Carbon dioxide emissions are widely blamed for global warming.

Basin and Powerspan executives, along with Lt. Gov. Jack Dalrymple and coal and power industry officials, are scheduled to release details of the project, including its cost, at a press conference on Wednesday at Basin's corporate headquarters.

Powerspan said earlier that it had been chosen by Basin over five other companies to supply technology for the project.

Powerspan spokeswoman Stephanie Procopis said the company's patent-pending technology involves an ammonia-based solution that snares carbon dioxide from the flue gas of a power plant.

The technology is unproven beyond the laboratory, though a small demonstration project is planned at the in R.E. Burger power plant in Shadyside, Ohio, later this summer.

"It works very well in lab and should work very well at the pilot project (in Ohio)," she said.

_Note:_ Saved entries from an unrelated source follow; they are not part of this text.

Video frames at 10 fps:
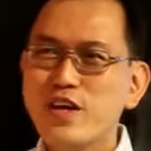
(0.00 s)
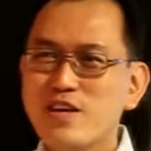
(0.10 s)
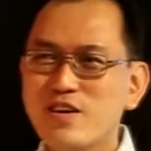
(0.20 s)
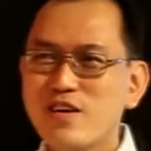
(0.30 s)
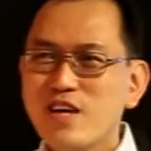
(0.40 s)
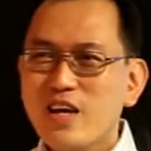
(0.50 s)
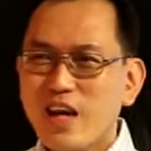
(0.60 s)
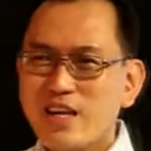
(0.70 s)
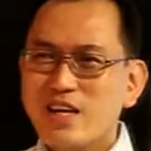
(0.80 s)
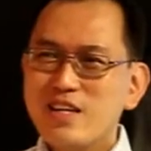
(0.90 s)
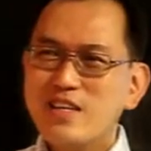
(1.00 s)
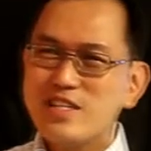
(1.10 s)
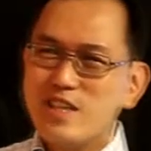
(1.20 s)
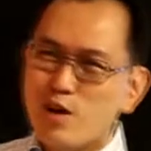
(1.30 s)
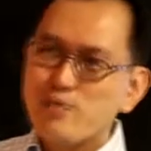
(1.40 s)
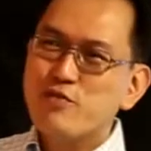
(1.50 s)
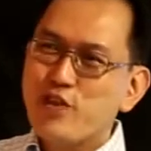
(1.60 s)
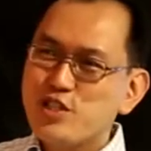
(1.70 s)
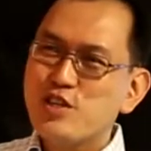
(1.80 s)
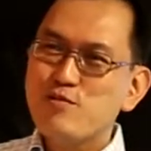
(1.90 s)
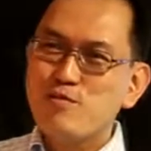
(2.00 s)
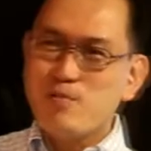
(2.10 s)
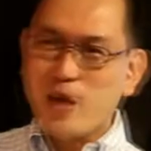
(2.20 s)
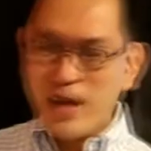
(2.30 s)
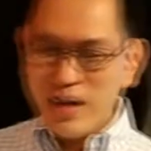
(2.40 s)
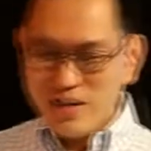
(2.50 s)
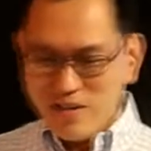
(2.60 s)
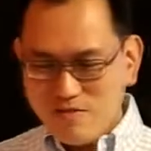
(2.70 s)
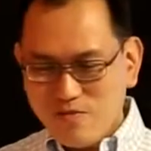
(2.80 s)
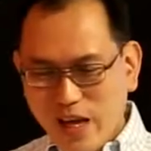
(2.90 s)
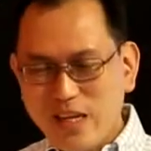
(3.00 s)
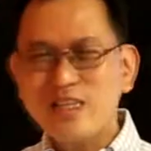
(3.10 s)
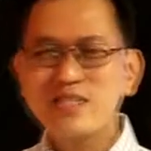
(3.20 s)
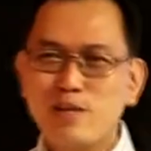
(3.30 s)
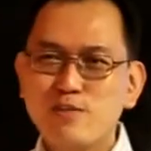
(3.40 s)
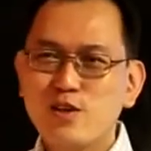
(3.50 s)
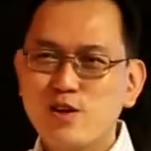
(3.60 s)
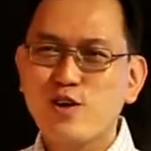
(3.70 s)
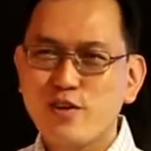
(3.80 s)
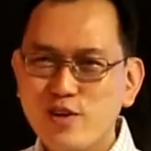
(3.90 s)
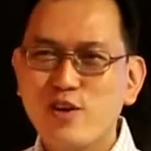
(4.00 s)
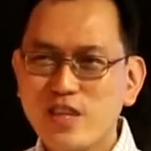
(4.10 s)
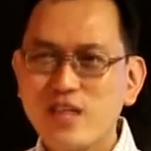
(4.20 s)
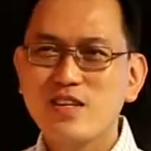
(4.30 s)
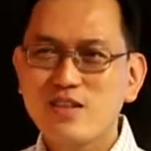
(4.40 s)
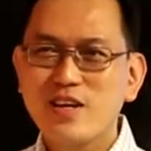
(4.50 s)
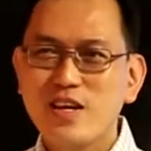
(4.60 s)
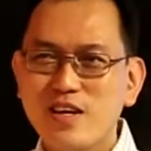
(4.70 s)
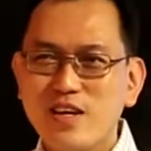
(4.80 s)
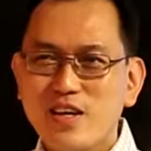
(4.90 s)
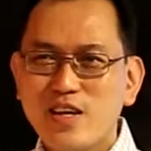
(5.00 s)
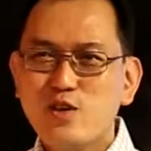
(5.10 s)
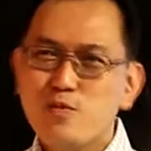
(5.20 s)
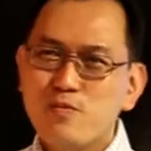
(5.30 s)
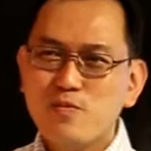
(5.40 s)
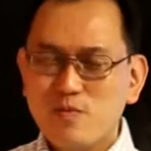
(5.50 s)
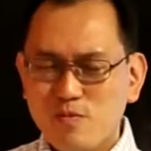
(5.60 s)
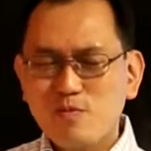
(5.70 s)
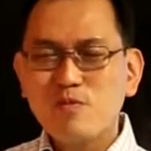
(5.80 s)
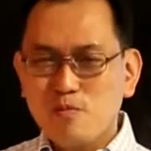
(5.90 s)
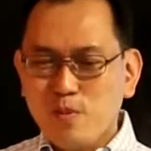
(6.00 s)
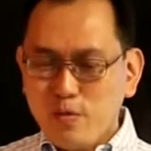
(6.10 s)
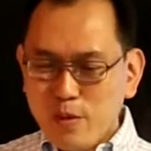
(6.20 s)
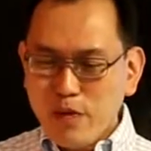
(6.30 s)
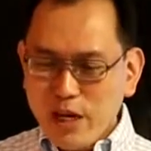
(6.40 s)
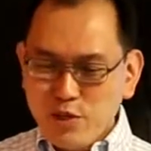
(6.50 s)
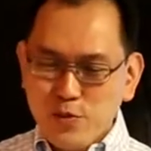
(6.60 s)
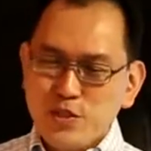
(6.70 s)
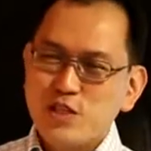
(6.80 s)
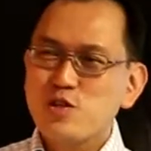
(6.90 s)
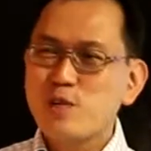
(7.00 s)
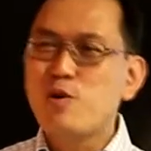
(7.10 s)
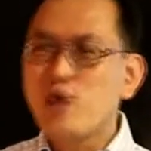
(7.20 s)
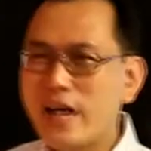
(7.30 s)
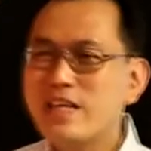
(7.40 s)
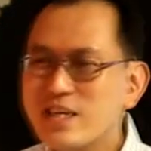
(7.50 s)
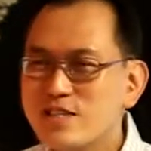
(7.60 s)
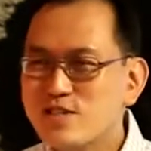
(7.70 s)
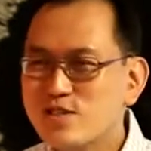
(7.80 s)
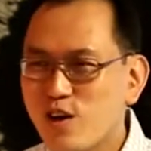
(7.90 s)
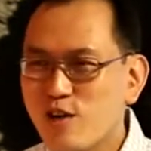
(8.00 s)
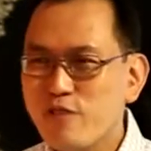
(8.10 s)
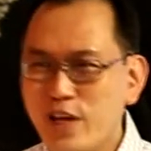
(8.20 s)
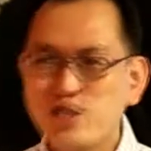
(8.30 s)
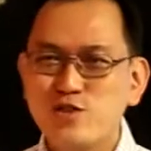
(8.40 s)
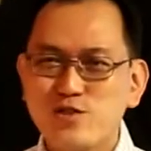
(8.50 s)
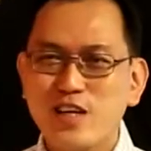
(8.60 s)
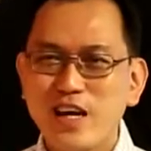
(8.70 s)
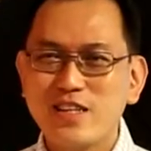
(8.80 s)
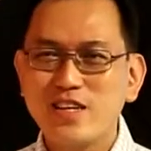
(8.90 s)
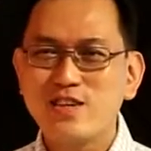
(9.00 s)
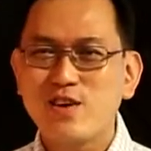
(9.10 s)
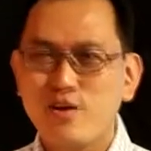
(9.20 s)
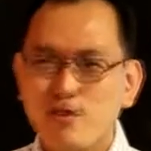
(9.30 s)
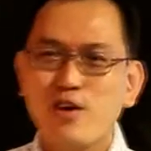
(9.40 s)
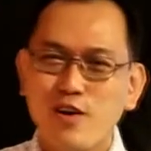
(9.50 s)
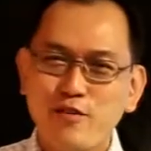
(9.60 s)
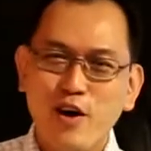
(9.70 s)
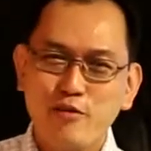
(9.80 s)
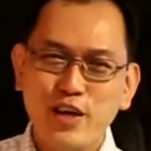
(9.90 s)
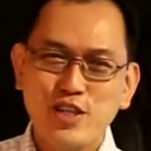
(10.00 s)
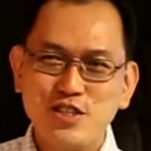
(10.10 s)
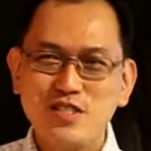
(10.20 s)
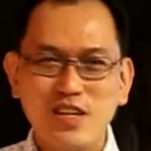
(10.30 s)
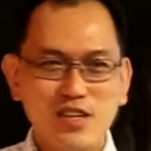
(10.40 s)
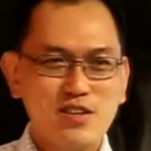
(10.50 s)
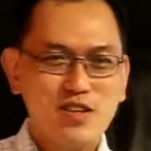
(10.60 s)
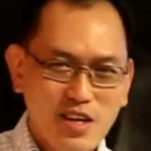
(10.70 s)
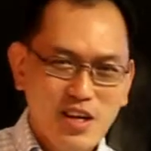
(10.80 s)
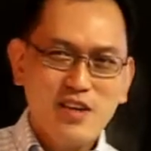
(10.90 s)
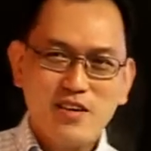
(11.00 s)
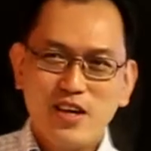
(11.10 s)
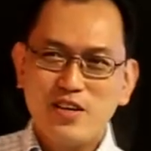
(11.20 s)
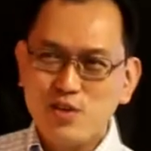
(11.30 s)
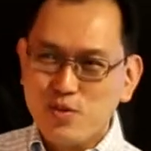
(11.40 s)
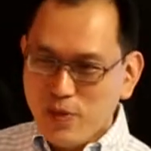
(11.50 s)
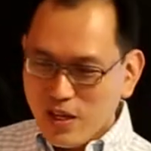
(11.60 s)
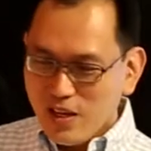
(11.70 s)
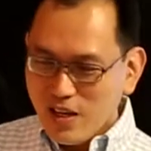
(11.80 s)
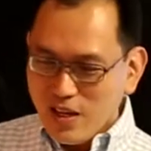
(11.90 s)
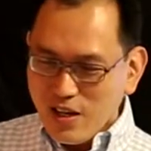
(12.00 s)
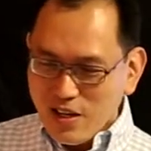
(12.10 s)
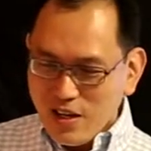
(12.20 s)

moving, And I think that's an observation by another sculptor called Dora Gordin, right? It could probably be attributed to the politeness of Asian society, of Asians that, right? You could be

The larger project designed for the power plant in North Dakota will be the first commercial-scale testing, Procopis said.

"It is very important to us, and will give us the information we need to offer it commercially," she said.

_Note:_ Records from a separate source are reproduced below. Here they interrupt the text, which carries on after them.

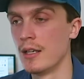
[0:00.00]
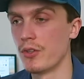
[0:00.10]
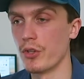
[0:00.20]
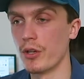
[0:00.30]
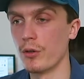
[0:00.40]

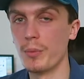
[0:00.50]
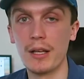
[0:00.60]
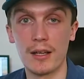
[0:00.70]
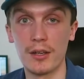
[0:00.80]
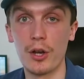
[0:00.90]
So it'll be
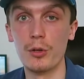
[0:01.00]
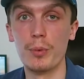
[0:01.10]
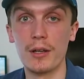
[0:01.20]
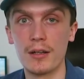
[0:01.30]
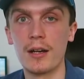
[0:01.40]
like an
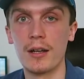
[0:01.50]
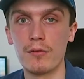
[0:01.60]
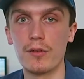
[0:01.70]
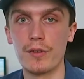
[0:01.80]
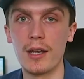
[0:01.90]
opener kind
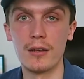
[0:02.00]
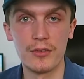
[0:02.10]
of event,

Basin said in a statement that the project could begin late next year and be completed in 2012. The company said it wants to remove the amount of CO2 equivalent to that emitted from a 120-megawatt power plant.

The Antelope Valley Station produces 900 megawatts of power, most of which is sent to a substation near Huron, S.D.

The coal-fired power plant is part of a $4 billion energy complex that includes a nearby coal mine and the Great Plains Synfuels plant, which was built in response to the energy crisis of the 1970s to make natural gas from lignite, a low-grade coal abundant in North Dakota.

The gasification process at Great Plains involves using high-pressure steam and air to break down low-grade the lignite -- about 18,000 tons daily -- to make natural gas that is piped to Iowa, where it is distributed to markets in the eastern and southeastern United States.

The process also generates carbon dioxide, which Great Plains pipes 205 miles north to oil fields in southern Saskatchewan. There, it's pumped underground to force oil to the surface.

Basin says CO2 from the Antelope Valley Plant will be pumped into the pipeline already used by its synfuels plant.

The company says it captures about 50 percent of its carbon dioxide output from the synfuels plant and sells about 3 million tons of CO2 annually to increase oil production in Canada.

In March, the company said CO2 used for oil recovery was fetching about $35 a ton.

Basin generates about 1,950 megawatts of power for 2.5 million customers in nine Midwestern and Western states. The company operates two coal-fired power plants North Dakota and one in Wyoming.

Basin also is planning a $1.3 billion coal-fired power plant near Gillette, Wyo., which is slated to come on line in 2011, producing 385 megawatts of power, and a $2 billion coal-fired power plant near Selby, S.D.

Basin said it has invested more than $319 million in pollution controls at its Antelope Valley Station since the plant began operation in 1984.